In vitro delivery of anti-breast cancer agents directly via the mammary papilla (nipple).
Raktažodžiai
Santrauka
The objective of this study was to investigate, in vitro, the plausibility of a novel method for delivering a combination of anti-breast cancer agents to the breast via the mammary papilla (nipple). Mammary papillae were prepared from freshly excised strips of porcine sow breasts by blunt dissection.
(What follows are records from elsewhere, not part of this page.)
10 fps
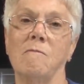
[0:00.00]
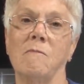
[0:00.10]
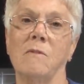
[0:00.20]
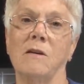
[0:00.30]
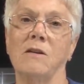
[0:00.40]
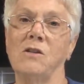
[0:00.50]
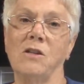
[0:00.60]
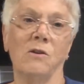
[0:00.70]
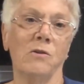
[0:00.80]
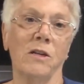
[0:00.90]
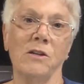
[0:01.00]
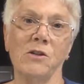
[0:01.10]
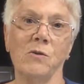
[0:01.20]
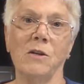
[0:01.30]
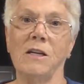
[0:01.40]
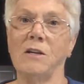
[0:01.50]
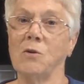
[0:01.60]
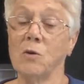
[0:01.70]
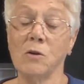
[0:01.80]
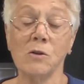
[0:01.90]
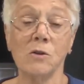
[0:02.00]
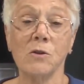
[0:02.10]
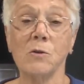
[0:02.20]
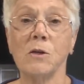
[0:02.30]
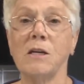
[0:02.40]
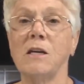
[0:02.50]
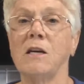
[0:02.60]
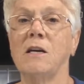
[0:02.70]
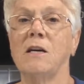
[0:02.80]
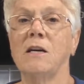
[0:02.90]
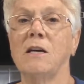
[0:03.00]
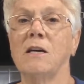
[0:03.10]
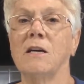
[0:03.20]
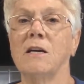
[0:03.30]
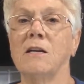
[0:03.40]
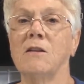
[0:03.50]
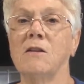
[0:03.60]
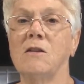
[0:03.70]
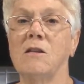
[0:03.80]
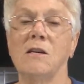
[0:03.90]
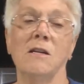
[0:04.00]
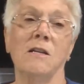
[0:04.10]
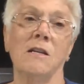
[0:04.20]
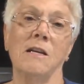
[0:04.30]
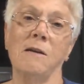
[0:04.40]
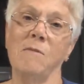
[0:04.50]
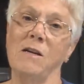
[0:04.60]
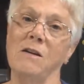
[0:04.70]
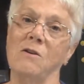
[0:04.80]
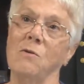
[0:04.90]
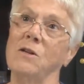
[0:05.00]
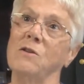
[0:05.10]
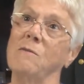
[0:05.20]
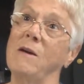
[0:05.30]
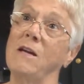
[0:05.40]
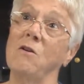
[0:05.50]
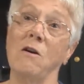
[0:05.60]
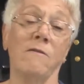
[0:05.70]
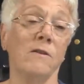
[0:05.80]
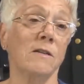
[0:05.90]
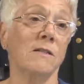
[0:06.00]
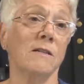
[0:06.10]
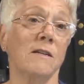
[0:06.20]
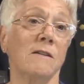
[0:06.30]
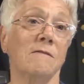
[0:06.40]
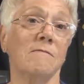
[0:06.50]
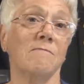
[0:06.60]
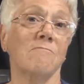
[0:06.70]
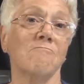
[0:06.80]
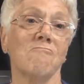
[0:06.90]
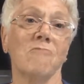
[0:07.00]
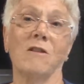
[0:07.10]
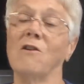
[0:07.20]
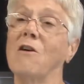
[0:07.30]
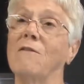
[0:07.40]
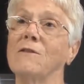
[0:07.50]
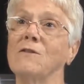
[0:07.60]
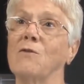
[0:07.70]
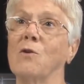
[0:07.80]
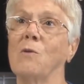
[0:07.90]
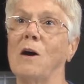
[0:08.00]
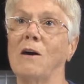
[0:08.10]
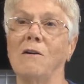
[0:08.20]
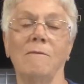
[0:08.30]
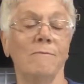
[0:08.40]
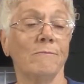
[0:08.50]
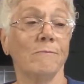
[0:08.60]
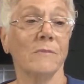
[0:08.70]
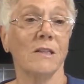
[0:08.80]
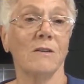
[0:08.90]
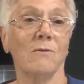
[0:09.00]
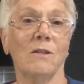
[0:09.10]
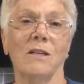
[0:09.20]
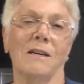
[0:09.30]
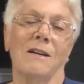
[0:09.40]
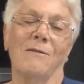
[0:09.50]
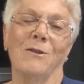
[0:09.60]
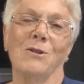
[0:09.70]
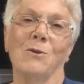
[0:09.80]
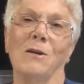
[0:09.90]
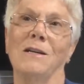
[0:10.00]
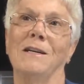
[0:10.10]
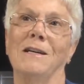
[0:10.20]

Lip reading: in general dentistry and oral surgery. And then they let me go into the main office and run the office for a while, which I kind of enjoyed.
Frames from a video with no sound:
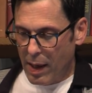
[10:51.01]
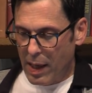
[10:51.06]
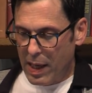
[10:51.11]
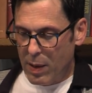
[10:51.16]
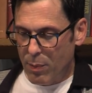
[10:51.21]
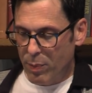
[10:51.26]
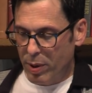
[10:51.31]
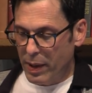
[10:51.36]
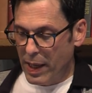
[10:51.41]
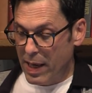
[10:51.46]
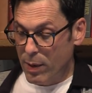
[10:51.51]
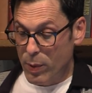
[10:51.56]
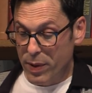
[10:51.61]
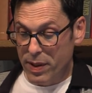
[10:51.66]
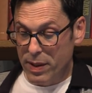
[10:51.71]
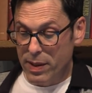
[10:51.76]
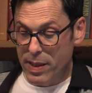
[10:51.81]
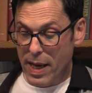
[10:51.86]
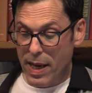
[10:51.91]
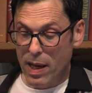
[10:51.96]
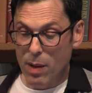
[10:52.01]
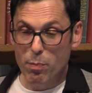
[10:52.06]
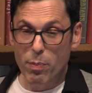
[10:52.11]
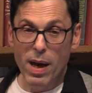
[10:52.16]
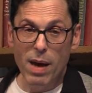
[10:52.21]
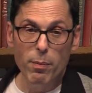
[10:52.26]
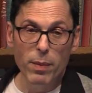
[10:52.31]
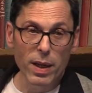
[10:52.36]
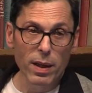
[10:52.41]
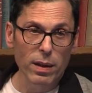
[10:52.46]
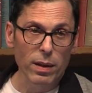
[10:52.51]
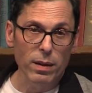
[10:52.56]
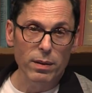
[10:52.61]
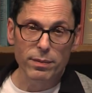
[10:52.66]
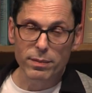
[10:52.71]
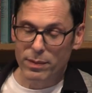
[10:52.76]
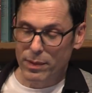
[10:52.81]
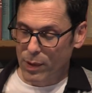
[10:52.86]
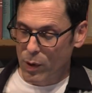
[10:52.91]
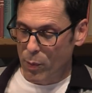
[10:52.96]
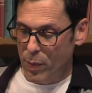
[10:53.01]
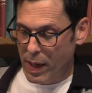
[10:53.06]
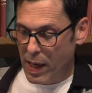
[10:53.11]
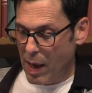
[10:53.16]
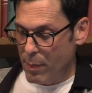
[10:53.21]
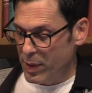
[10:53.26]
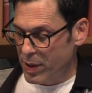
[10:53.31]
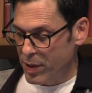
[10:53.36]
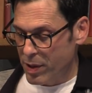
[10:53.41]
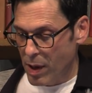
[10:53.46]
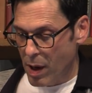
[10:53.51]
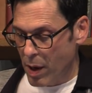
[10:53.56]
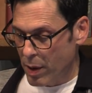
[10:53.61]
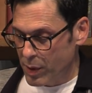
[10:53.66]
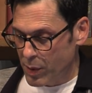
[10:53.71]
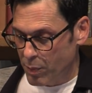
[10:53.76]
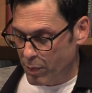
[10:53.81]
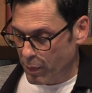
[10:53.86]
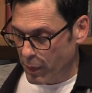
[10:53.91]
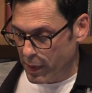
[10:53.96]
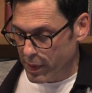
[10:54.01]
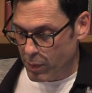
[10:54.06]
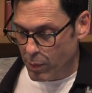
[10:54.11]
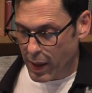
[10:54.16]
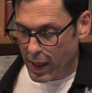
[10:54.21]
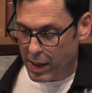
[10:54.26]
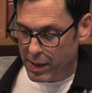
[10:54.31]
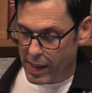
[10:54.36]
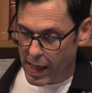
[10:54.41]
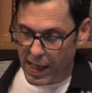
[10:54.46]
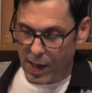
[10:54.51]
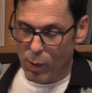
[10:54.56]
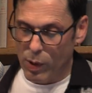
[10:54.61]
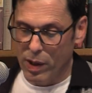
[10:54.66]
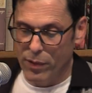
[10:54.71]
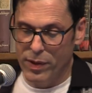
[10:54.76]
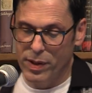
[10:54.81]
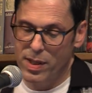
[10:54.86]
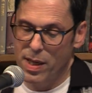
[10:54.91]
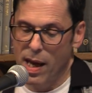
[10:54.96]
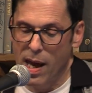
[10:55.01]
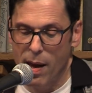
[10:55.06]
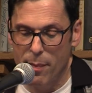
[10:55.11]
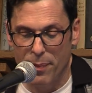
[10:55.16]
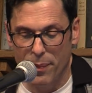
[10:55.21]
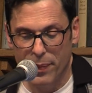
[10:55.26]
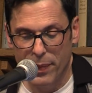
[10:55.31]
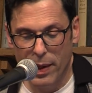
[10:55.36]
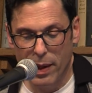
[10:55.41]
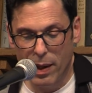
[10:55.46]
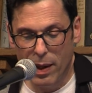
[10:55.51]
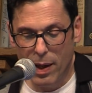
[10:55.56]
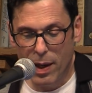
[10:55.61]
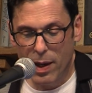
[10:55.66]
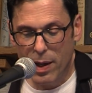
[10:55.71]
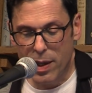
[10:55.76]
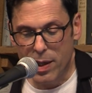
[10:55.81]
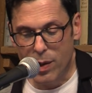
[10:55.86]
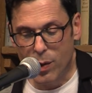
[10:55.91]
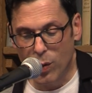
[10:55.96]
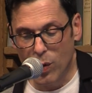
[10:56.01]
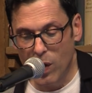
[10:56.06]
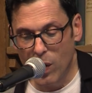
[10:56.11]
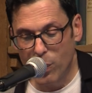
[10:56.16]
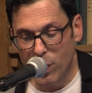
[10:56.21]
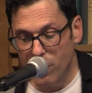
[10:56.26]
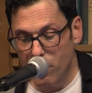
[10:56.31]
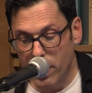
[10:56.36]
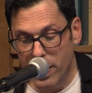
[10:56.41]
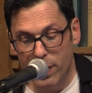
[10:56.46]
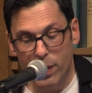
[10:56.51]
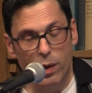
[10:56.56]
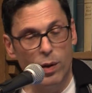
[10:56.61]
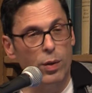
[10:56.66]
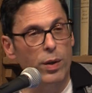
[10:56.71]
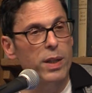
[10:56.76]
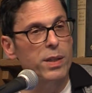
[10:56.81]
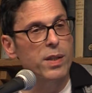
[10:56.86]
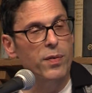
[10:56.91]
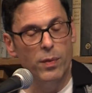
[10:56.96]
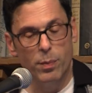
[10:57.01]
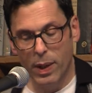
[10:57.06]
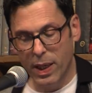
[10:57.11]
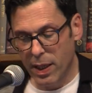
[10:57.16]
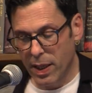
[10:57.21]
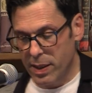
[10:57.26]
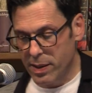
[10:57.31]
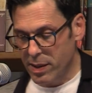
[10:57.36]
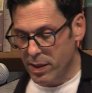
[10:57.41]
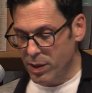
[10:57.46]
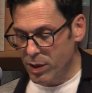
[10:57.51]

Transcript: He played with and dated Bette Midler, who became a star as big as anyone of her time. He grew up with Peter Criss from Kiss.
Permeation studies were performed using all glass Franz diffusion cells in both upright and lateral position, with drugs examined individually and in combination. Donor phase was comprised of equimolar PD98059, LY294002 and tamoxifen; 2.54x10(-4) mol dissolved in 950 microL fish oil (containing approximately 23% (w/v) eicosapentaenoic acid, EPA), 25 microL DMSO and 25 microL 1,8-cineole. Also, 4 or 10% Cabosil M5P (w/v) was added to thicken the formulation. After 6 h, the papillae were recovered, cleaned, centrifuged and extracted thrice with methanol. Pooled extracts were analysed by reversed-phase HPLC. The significance of the papilla orientation was also investigated. When applied singly and laterally, the amount extracted from the porcine breast tissue for PD98059, LY294002 and tamoxifen were 1.83+/-0.30, 10.67+/-1.78 and 0.74+/-0.19x10(-2) micromol g(-1) respectively; applied simultaneously and laterally, 2.03+/-0.14, 4.86+/-0.47 and 0.22+/-0.04x10(-2) micromol g(-1) respectively. With 4% Cabosil formulation, amount extracted for PD98059 and LY294002 were 5.71+/-0.95 and 9.91+/-0.92x10(-2) micromol g(-1) respectively; with 10% formulation, 2.64+/-0.5 and 3.90+/-0.78x10(-2) micromol g(-1) respectively. Tamoxifen was below its limit of detection in both Cabosil M5P formulations. To conclude, localized passive delivery via the mammary papilla is a plausible non-invasive means of delivering anti-breast cancer drugs directly to the breast, in levels that have previously been shown to markedly inhibit the growth of breast cancer cell lines, in vitro. The amounts deliverable may be influenced by differential interactions with the thickening agent and patient orientation.